『★無自覚★(桃+海&微塚リョ)』

暖かい日差しが降り注ぐ、お昼休みの屋上 ーーー
海堂に桃城に越前…1・2年コンビの3人は、いつの間に仲良くなったのか、昼食を一緒に取る様になっていた。
今日も屋上の一角を陣取り、3人は弁当を広げている。っと言っても、弁当なのは海堂だけで、後の2人は授業が終わったと同時に駆け付けた購買で買ったパンであったが…。 今日も今日とて、礼儀正しい海堂は食べる前には必ず箸を揃え、手を合わせると「いただきます」の挨拶付きだ。
初めこそ、そのいつもの雰囲気とは違った様子に面食らった2人だったが、今では馴染みの物である。
今日もその挨拶を心地よく聞き、自分のパンにかぶりついた。
昼食も中盤に入った頃、やはりと言うか、お馴染みと言うか…。
犬猿の仲の2人が、またまた言い争いをし出した。それでも止める気が全く無い越前は、我知らずと一人黙々と食べている。
ここに部長や副部長がいれば、すぐに止めに入るだろうが、生憎ここには無関心が歩いている様な越前しかいなかった。

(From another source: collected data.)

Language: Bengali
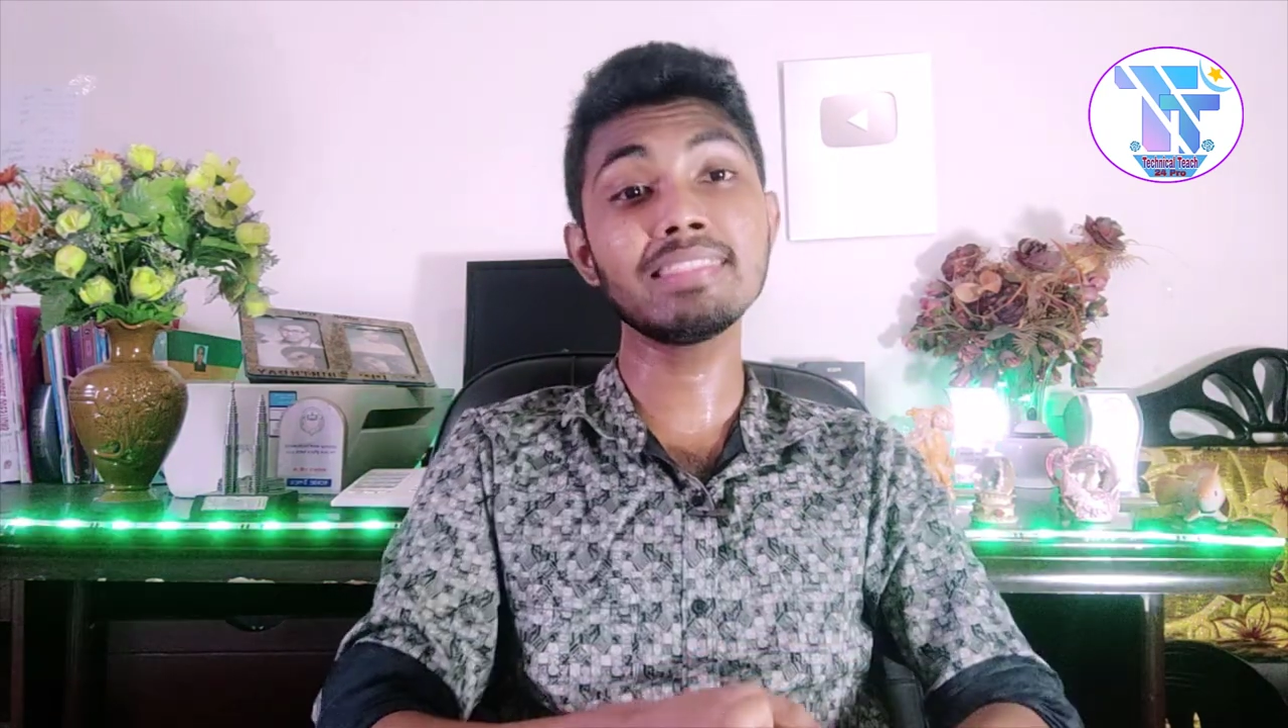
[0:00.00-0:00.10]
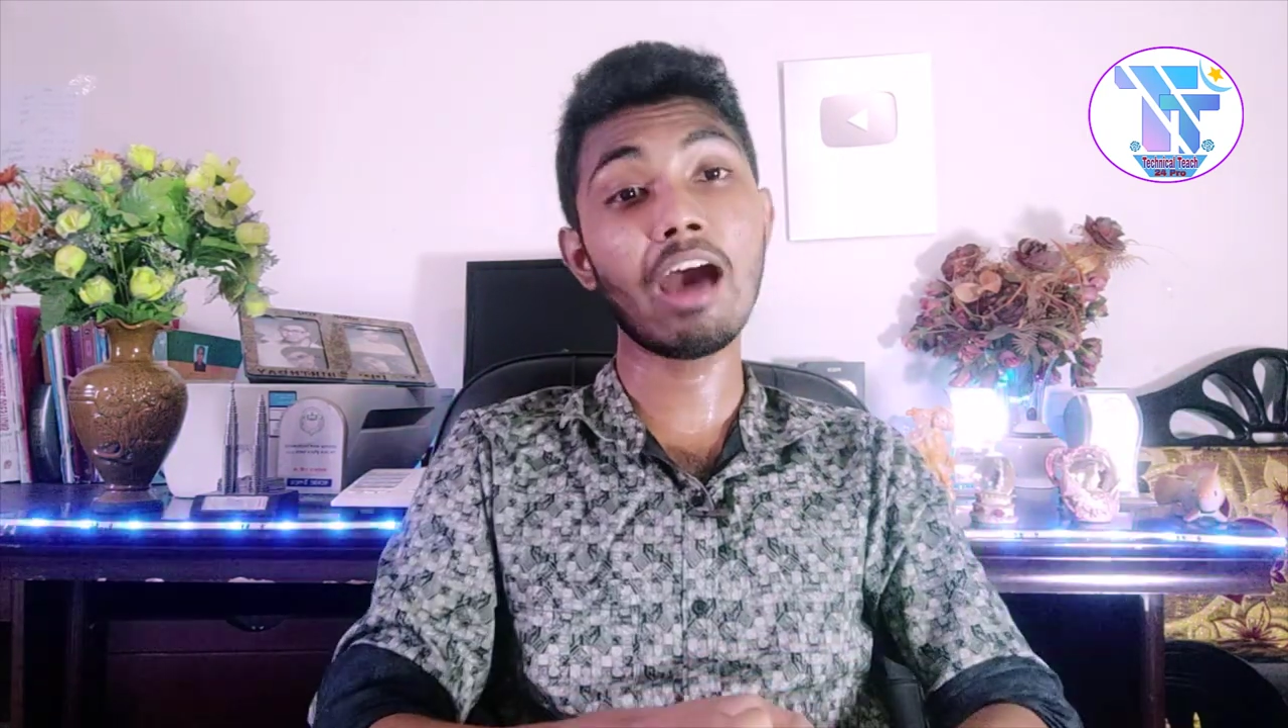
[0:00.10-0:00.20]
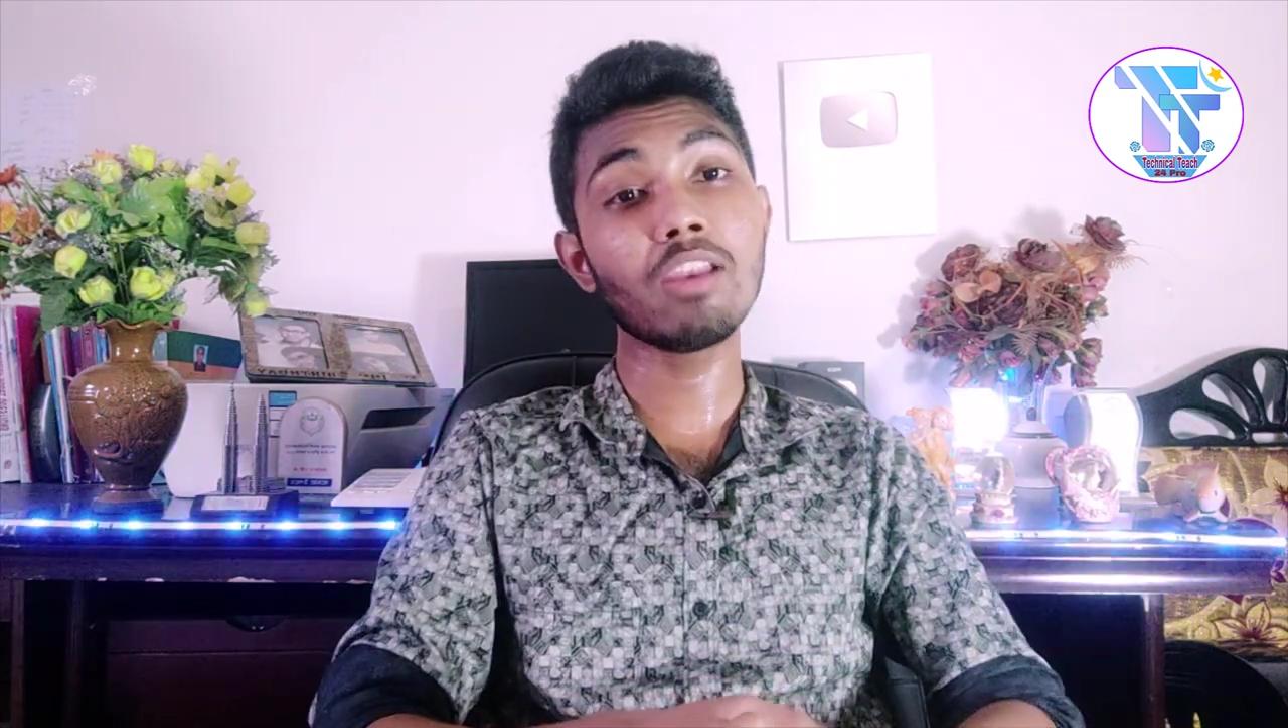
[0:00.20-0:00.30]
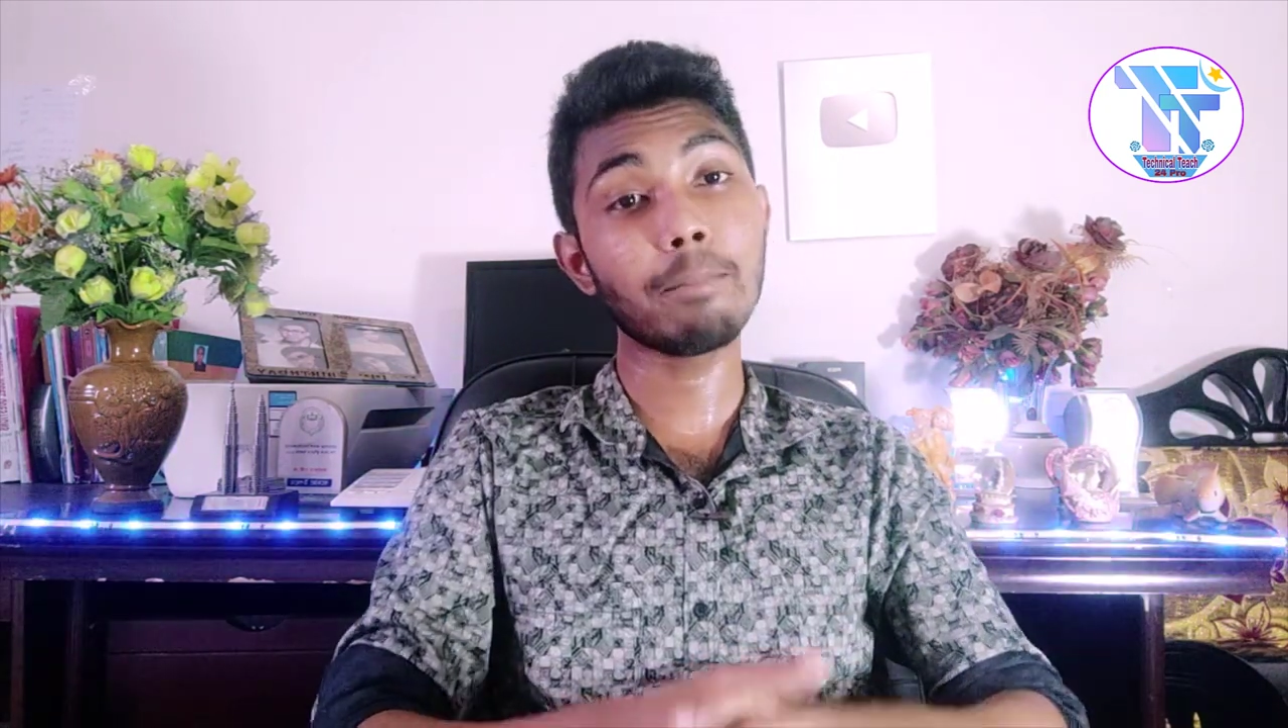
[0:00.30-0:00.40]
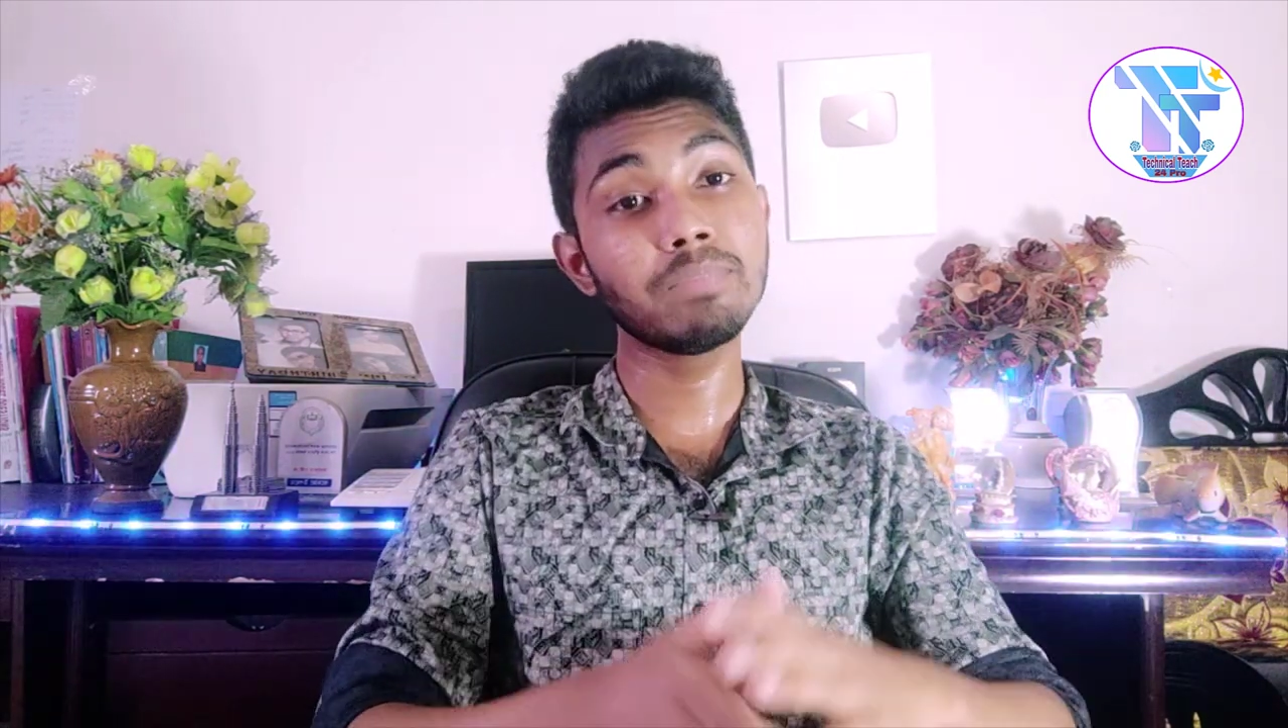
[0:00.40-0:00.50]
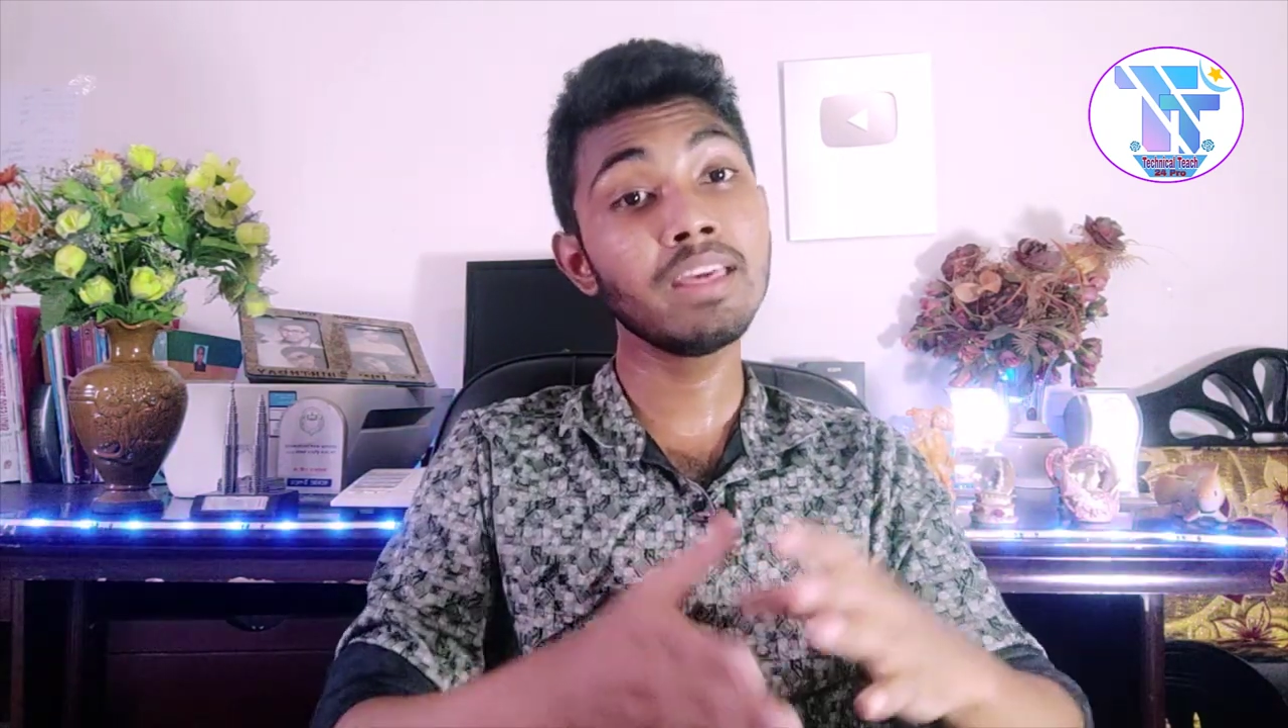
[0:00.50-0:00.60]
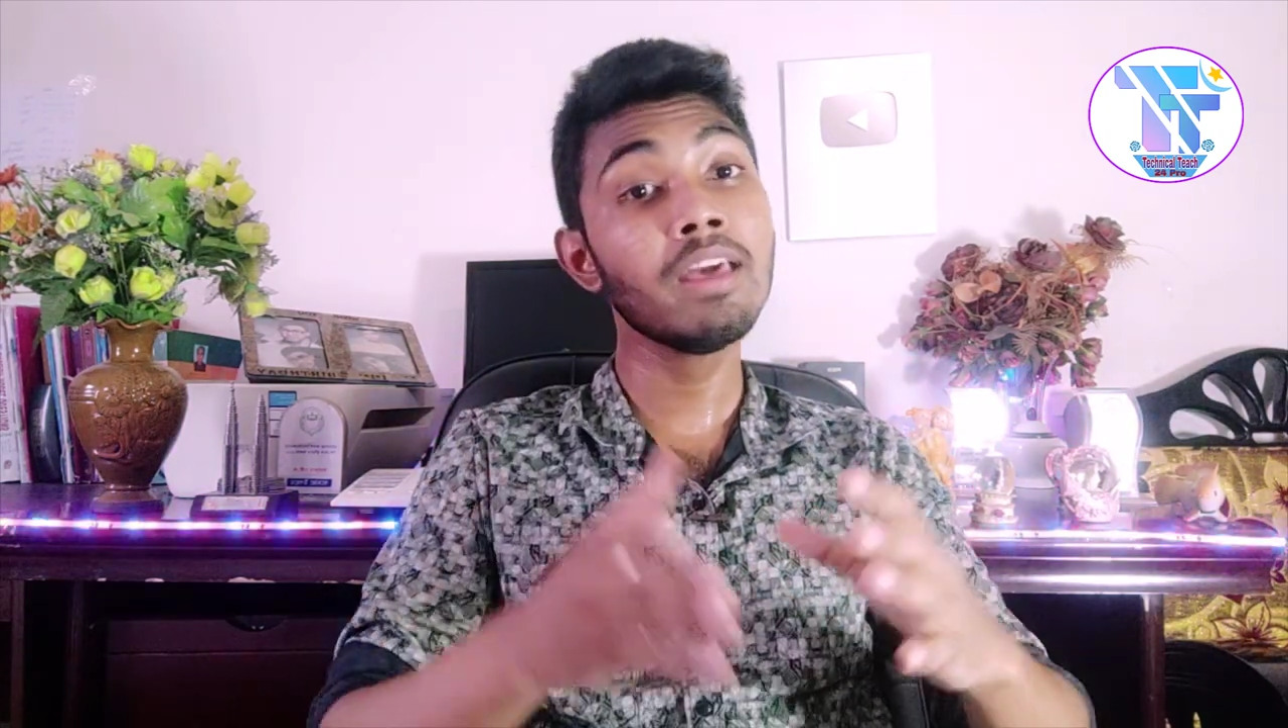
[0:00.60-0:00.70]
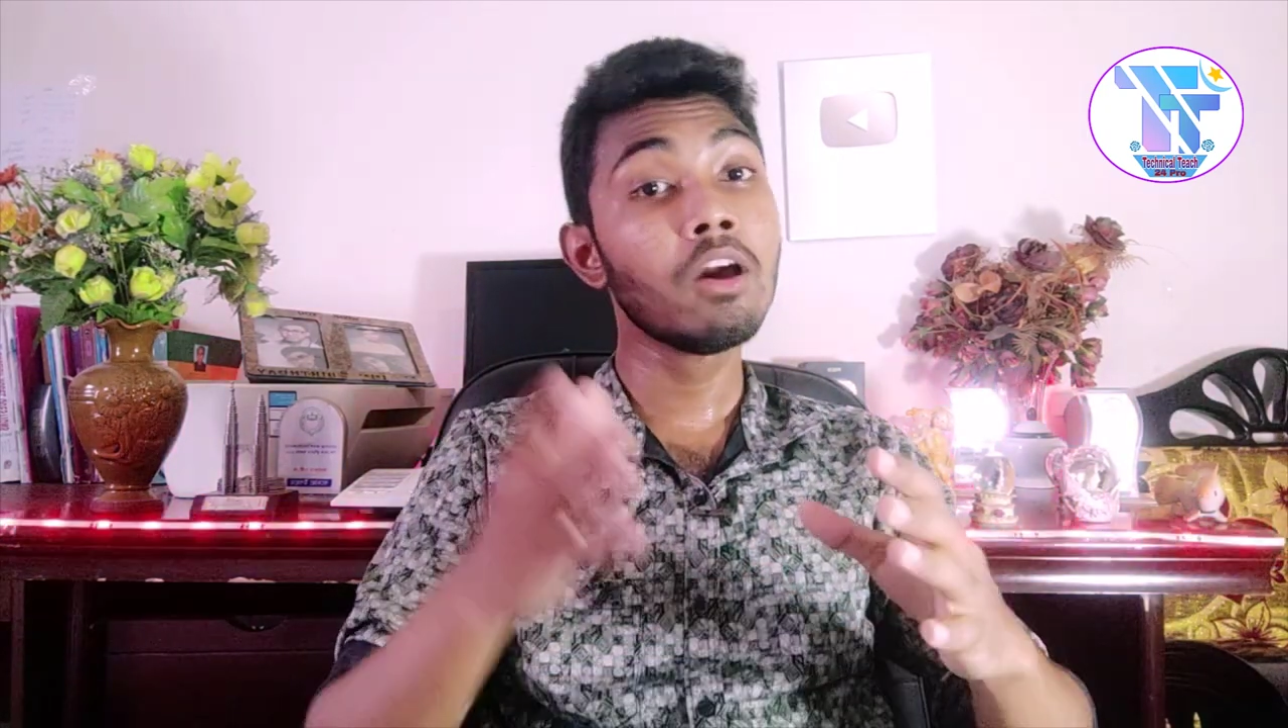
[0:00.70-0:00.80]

তাহলে আপনি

「てめぇっ!何、食べようとしてんだよっ!これは俺んだっ!?」

必死に自分の弁当を死守しようとする海堂に対し、桃城も負けていなかった。

「ケチケチすんなよマムシ~っ!んな、いっぱいあんだから一つくれぇーでガタガタ言うなよな~。 ケチくせーな。ケチくせーよ。」

横から手を出し奪い取ろうとする桃城。
ますます頭に血が上る海堂は、正論で返す。

「ケチもなにも、これは俺のなんだから俺がどーしようが、てめぇには関係ねぇだろっ!大体、てめぇー箸ねぇだろっ! どうやって食うんだよっっ!?」

だが、正論が効かないのが青学一の曲者だった。

「箸なら、そこにあんだろ~。食べさせてくれたら、俺が箸無くても万事OKじゃん☆」 にこ~っと悪びれもせず、さもそうするのが当たり前の様に言う桃城に、呆れ果てるしかなかった。
「ふしゅ~…。」
これもまた一緒に食べ初めてからの恒例行事だった。 この後の展開が読めつつ、ジーとその様子を見つめる越前。
彼には常々、言いたい事があった。その間にも越前が居るにも関わらず、目の前では根負けした海堂が溜め息を吐きつつ、桃城に何が欲しいか聞いている。

「たくっっ! どれが欲しいんだよ…。」

「あーと、今日はどれにしようかな~♪やっぱ、穂摘さん特製の卵焼きかな~☆」

キョロキョロと見渡し、リクエストを決めた桃城に呆れつつ、箸で卵焼きを摘む海堂。

「ほら…。」

それに合わせて口を大きく開く桃城。
その、まるであ~ん♪と言う口に、自然の事の様に卵焼きを入れてやる海堂の姿。

「うめ~☆」

口の中に広がる卵焼きの美味しさに顔を綻ばす桃城と、そんな桃城の様子を微かに笑みを浮かべ見る海堂…。
一部始終を見比べ、越前はついに思っていた事を呟いた。

「ねぇ…。」

「 ? 」

「なんだよ、越前?」

不思議そうに自分を見る2人を、ジーっと見つめる。

「それって……自覚あり?」

「「 は? 」」

越前の訳の分からぬ問いに、2人同時に間抜けな顔を生意気な後輩に向ける。
その表情から、今の一連の流れが無自覚だと感じ取り、『ふぅー』と溜め息を吐く。
立ち上がると、ぼそっと呟き、その場を後にした。

「まだまだだね、2人とも…。」

越前の消えたドアを見つつ、言われた言葉に首を傾げる2人の姿があったーーー


一方、越前はと言うとーーー
屋上からの階段を降りながら、窓からの景色に黄昏ていた。
《 部長……早く帰って来てよ…。 》
遠い空の下に居る手塚に想いをはせ、さっきの先輩2人の無自覚な当て付けに不機嫌になっていたとか…。


明日もあの、くっ付いている様でくっ付いていないバカップルに当てられるのか…と大きな溜め息を吐くのだった。